* Record set:

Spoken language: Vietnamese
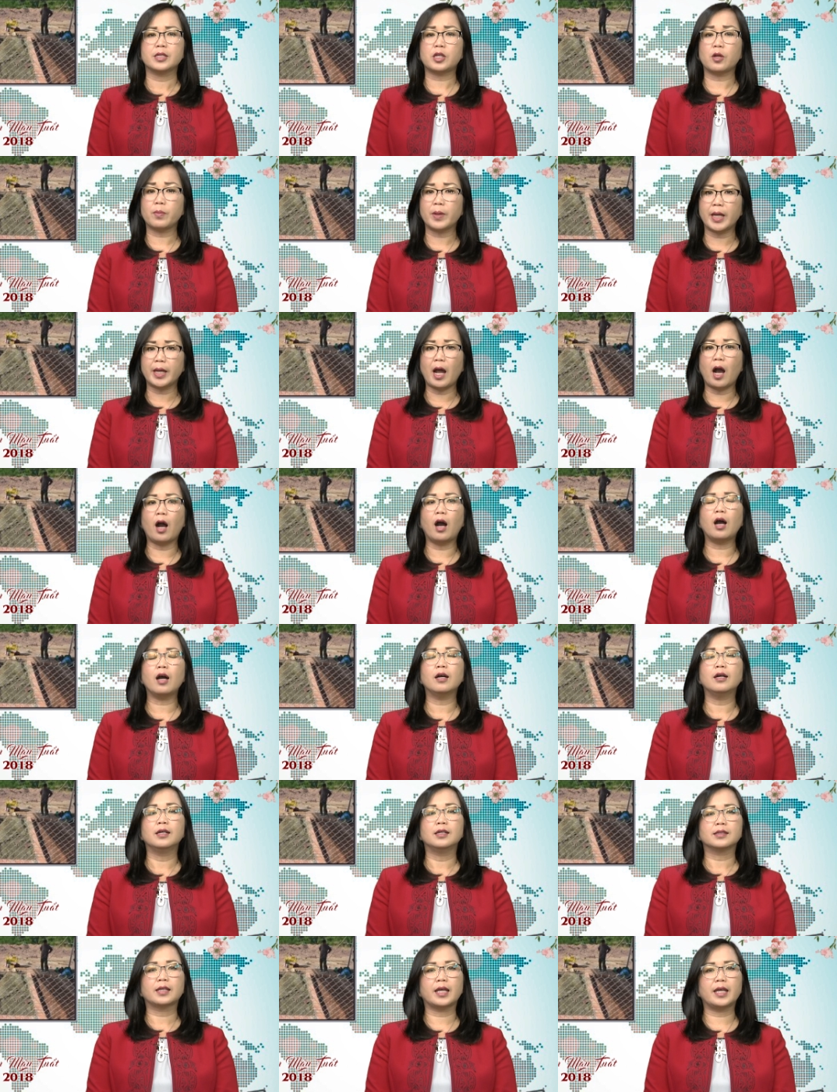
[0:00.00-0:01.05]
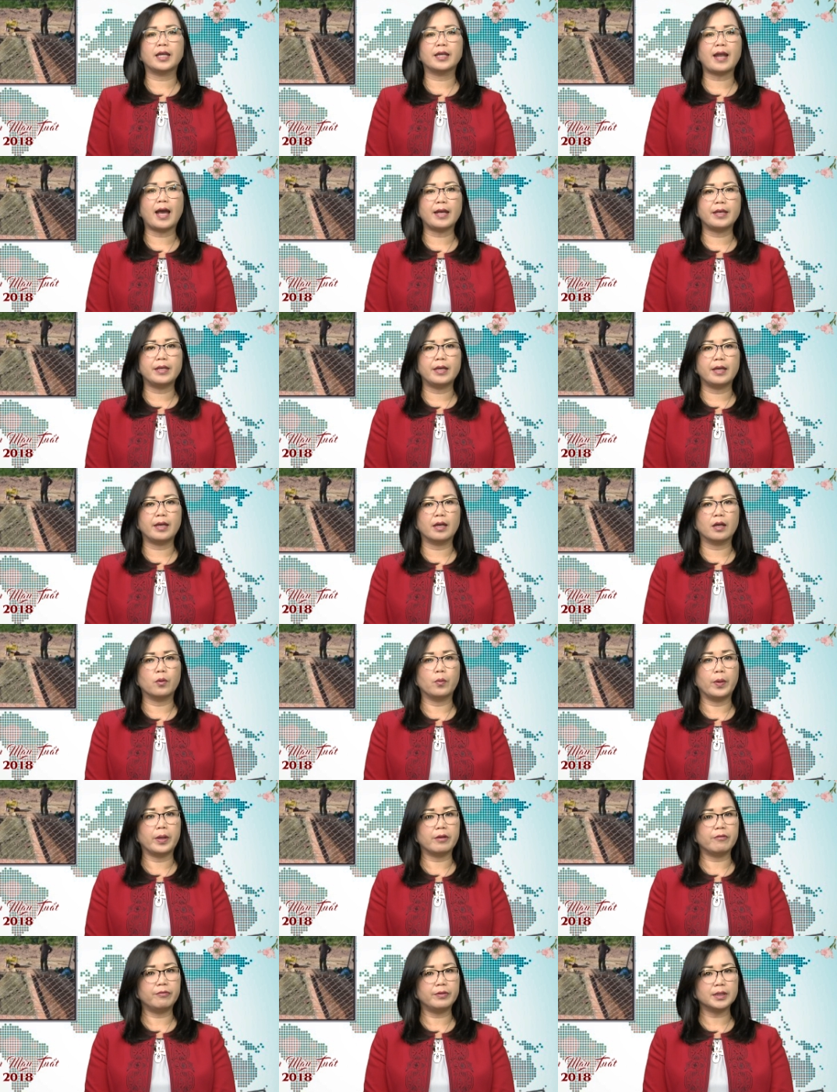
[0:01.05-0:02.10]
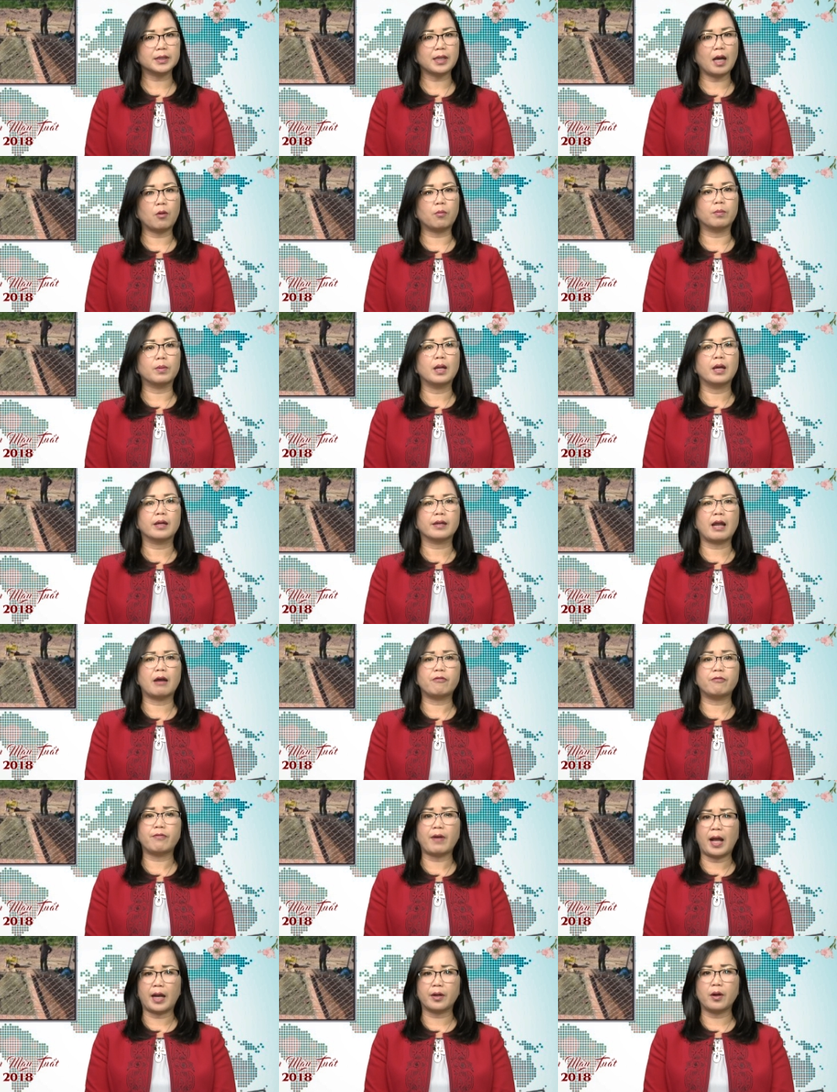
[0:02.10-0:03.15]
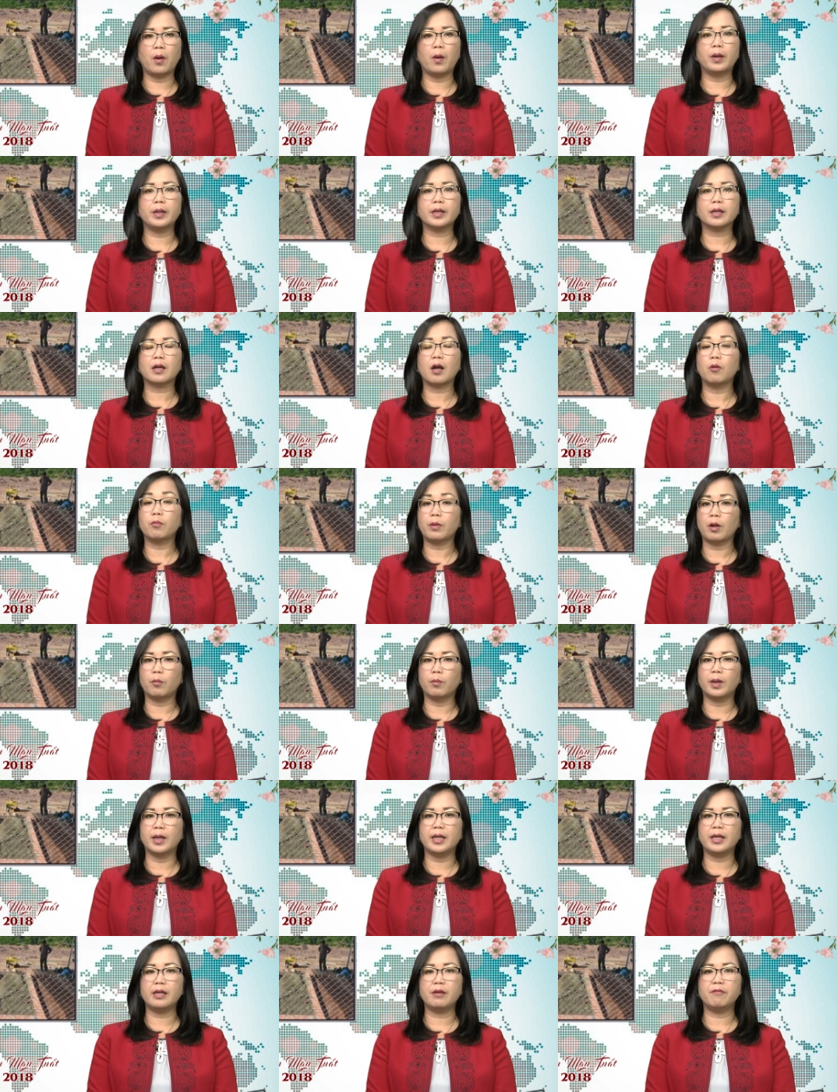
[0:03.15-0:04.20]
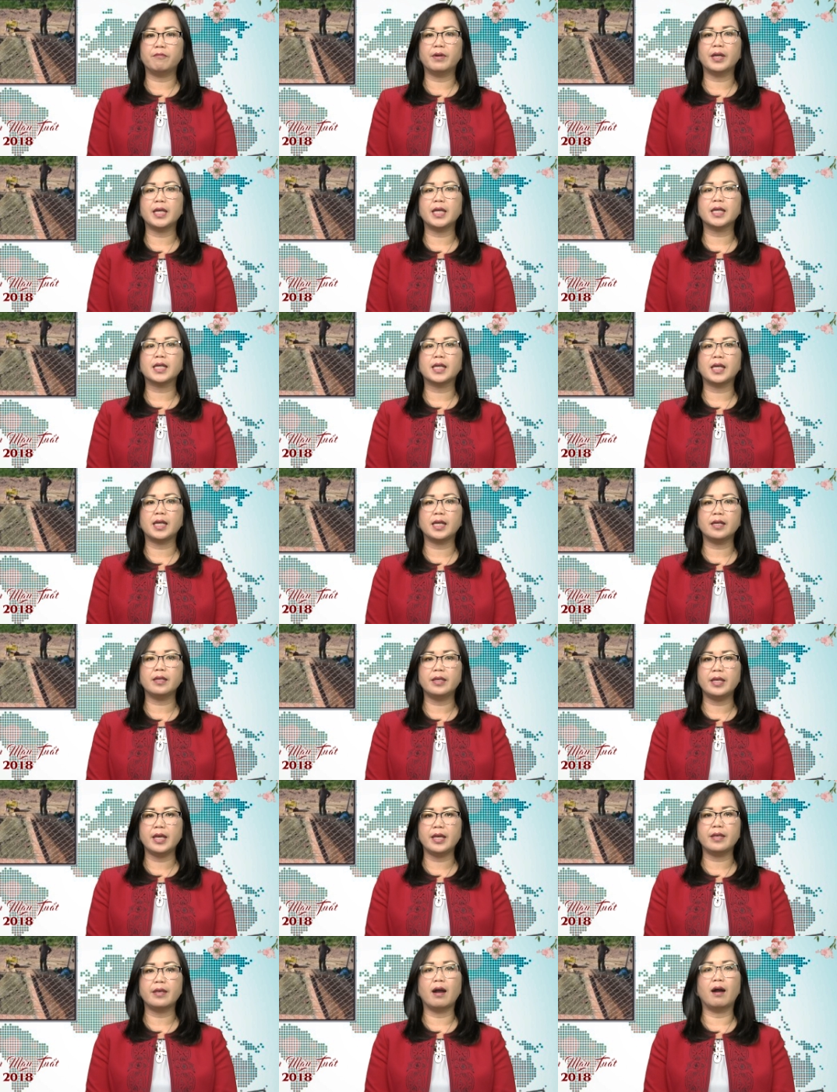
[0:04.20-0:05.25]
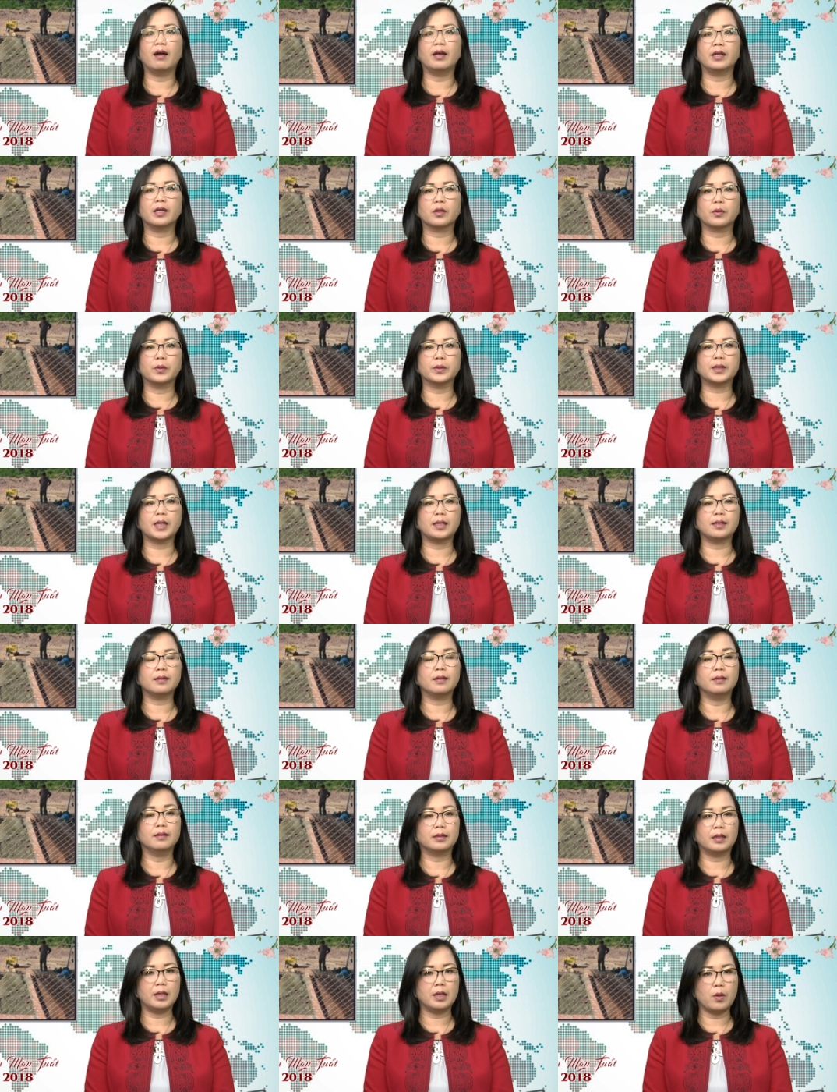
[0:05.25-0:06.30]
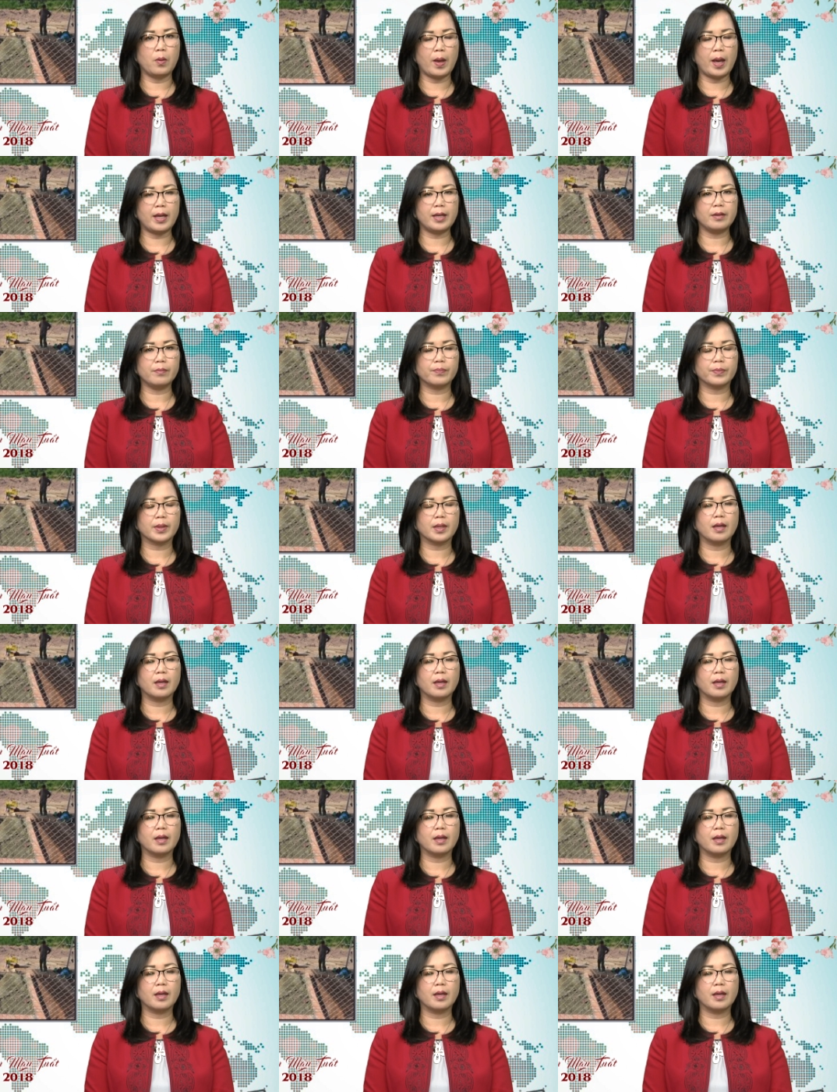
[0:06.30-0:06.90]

Trong khi đó, thì đại diện Nguyễn Phước Tộc đã phản đối không đồng ý với ý kiến di dời của tỉnh Thừa Thiên Huế.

* The task: From the line containing "[0:02.10-0:03.15]" down to the final line of the records above, restate every line word for word, add nothing, and skip the pictures.

* Task solution:
[0:02.10-0:03.15]
[0:03.15-0:04.20]
[0:04.20-0:05.25]
[0:05.25-0:06.30]
[0:06.30-0:06.90]

Trong khi đó, thì đại diện Nguyễn Phước Tộc đã phản đối không đồng ý với ý kiến di dời của tỉnh Thừa Thiên Huế.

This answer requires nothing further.